Mapping Presence: Jewish Heritage Sites, Initiatives, and Experiences in Ukraine
September 4, 2016
Center for Urban History, Lviv
On September 4, 2016 the first part of the Space of Synagogues project was opened to public. The memorial marked the site of Beth Hamidrash and conserved remnants of the Golden Rose Synagogue – the center of Jewish spiritual life in Lviv, destroyed during the Shoah. Apart from the official opening of the memorial site, the program included a workshop "Mapping Presence: Jewish Heritage Sites, Initiatives, and Experiences in Ukraine". It brought academics, artists, civil society and community activists working on making Jewish past in Ukraine together. Coming from different places in Ukraine they also presented different stages of realizations: from conceptualization to work-in-progress and completion.

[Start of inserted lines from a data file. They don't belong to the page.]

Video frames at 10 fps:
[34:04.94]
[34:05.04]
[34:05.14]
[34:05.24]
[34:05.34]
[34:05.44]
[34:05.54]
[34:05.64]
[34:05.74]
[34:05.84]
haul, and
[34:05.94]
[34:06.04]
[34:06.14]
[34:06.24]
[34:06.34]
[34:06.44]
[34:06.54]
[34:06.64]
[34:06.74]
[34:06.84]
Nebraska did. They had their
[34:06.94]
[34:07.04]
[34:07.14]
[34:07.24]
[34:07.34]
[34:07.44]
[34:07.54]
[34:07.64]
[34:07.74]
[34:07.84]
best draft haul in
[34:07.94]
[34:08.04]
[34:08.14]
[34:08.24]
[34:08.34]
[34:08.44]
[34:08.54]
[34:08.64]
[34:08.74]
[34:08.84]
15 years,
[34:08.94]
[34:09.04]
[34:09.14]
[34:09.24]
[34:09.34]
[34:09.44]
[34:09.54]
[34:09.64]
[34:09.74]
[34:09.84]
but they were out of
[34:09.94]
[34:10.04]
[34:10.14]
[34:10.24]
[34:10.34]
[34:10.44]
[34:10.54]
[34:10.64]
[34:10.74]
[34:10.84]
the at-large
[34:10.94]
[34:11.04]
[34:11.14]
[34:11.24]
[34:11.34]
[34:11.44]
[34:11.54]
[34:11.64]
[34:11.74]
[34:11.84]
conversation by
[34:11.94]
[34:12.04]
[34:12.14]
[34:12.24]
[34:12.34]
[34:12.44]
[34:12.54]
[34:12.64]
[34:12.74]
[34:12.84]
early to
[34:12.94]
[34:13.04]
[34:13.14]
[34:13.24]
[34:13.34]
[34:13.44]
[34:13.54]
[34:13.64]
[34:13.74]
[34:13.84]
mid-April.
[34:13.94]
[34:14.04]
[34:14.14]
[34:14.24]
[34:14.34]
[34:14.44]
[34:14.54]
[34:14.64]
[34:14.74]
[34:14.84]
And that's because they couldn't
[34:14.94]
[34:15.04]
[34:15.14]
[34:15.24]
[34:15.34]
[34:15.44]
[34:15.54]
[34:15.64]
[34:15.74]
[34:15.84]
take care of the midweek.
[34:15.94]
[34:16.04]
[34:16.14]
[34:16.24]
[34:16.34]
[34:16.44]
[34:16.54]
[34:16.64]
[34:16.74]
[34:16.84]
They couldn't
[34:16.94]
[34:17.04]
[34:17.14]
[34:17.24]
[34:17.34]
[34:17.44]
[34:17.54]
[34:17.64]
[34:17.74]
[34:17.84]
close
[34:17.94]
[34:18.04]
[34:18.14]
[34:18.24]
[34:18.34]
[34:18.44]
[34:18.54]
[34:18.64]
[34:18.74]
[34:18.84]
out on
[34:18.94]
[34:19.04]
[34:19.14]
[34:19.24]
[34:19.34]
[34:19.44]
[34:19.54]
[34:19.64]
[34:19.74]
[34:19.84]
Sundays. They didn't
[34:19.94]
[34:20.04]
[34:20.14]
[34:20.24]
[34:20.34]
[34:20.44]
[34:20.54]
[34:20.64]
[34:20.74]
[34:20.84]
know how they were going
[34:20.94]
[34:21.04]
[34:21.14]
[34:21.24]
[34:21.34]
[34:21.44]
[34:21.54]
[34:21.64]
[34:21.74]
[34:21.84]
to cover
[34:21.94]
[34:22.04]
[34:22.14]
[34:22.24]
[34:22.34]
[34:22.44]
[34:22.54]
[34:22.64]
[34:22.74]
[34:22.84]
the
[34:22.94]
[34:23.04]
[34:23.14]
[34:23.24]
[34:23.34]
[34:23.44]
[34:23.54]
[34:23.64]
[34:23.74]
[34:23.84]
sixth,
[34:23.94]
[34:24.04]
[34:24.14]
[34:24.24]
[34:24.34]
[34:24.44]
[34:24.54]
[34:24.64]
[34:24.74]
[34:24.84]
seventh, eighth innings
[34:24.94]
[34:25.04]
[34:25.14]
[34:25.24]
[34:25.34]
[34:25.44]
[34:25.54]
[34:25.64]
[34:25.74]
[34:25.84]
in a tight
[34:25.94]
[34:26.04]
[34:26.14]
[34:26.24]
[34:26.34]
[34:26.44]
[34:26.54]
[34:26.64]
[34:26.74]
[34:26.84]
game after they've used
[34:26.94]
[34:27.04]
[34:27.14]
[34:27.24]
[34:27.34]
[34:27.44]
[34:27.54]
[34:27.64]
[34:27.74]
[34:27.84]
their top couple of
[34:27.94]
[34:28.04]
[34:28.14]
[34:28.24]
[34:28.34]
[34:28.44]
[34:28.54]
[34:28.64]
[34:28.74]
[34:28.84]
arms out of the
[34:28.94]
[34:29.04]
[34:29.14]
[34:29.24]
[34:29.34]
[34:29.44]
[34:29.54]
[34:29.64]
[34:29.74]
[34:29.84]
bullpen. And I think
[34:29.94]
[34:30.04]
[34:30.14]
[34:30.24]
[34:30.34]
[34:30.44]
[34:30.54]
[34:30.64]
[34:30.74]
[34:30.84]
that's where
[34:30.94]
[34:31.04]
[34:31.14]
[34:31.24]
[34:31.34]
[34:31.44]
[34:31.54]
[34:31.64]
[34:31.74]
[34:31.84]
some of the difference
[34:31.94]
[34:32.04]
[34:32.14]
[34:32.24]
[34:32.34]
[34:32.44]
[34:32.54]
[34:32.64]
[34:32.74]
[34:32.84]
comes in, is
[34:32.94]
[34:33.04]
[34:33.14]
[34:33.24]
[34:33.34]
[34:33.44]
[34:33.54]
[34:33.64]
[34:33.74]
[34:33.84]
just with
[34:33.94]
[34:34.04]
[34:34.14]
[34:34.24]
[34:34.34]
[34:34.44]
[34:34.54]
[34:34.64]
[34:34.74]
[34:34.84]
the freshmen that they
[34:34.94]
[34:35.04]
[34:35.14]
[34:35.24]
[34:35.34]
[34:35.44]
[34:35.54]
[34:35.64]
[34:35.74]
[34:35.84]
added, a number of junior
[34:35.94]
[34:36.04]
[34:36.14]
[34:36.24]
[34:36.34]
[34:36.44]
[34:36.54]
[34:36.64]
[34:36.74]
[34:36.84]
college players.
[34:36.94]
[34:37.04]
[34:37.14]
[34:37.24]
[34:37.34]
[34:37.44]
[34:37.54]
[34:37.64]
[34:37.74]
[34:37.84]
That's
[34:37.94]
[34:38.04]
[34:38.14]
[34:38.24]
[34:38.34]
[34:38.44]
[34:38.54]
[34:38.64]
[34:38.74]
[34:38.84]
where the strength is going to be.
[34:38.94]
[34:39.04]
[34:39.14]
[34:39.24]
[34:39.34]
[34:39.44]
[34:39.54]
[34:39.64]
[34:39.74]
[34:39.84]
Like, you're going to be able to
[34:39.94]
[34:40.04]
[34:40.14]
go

By learning about and discussing separate projects together we hoped to establish dialogue and identify further directions for preservation, visibility and future engagement with Jewish heritage.
Our aim was to map diverse experiences, formats, stakeholders, actors and motivations and contribute to growing awareness of Jewish history and heritage as a part of history and heritage fields in Ukraine. The agenda of the Mapping Presence Workshop was directed into the past by reflecting on what sites and stories are recovered, remembered, and re-interpreted. It also opened up to future by placing initiatives within larger sets of memorial cultures and social contexts.

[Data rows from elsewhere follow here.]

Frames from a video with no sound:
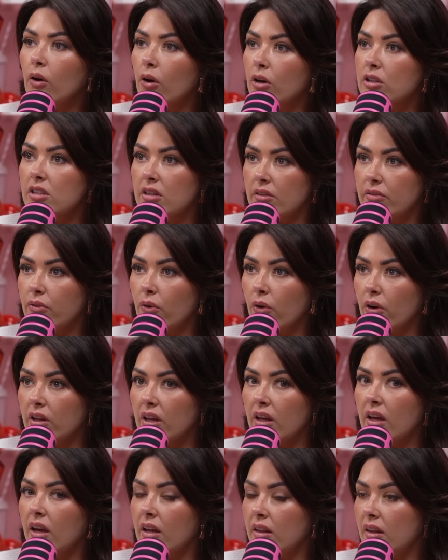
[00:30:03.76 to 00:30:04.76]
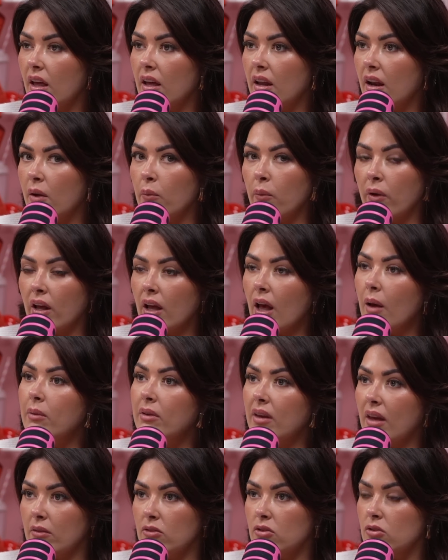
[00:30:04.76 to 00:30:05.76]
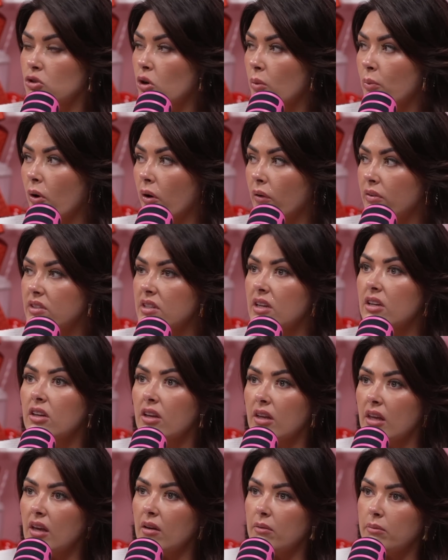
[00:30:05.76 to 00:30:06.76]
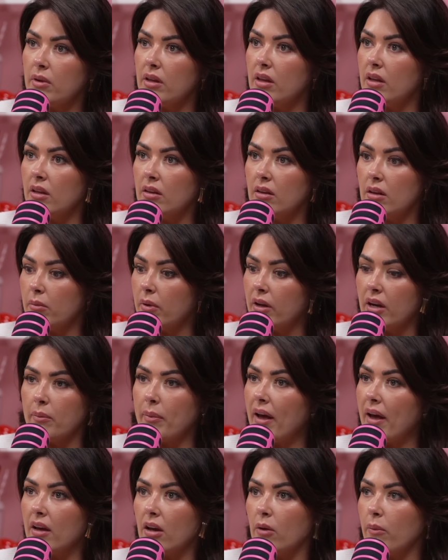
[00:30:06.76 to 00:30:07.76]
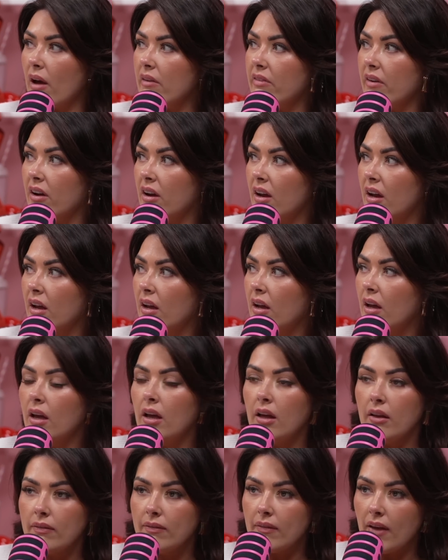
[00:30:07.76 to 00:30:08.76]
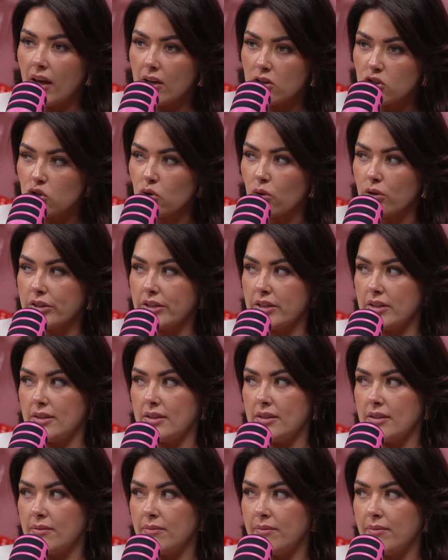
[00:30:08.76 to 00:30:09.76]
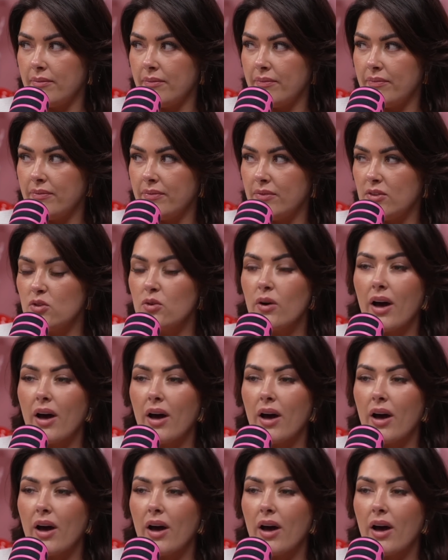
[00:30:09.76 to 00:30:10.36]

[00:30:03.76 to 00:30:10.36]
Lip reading: order it for you. And then when I come and drop it off to you, you can give me the money back or whatever. Sorted. So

Inviting practitioners and academics allowed for looking into who, how and why engages with the past. We reflected upon the ways we conceptualize not only history and heritage, but also society and culture at large.
The workshop brought together representatives of twelve projects that are currently under realization in Ukraine. Discussing the projects underway in Ukraine we attempted to reflect on questions of how to make Jewish sites visible, protect and save remains and buildings? How to mark, commemorate, respect, and engage with the history and stories of the Holocaust on the sites of mass killing? How to work with existing and create new cultural formats to display, reflect, and interact with Jewish history and heritage in Ukraine?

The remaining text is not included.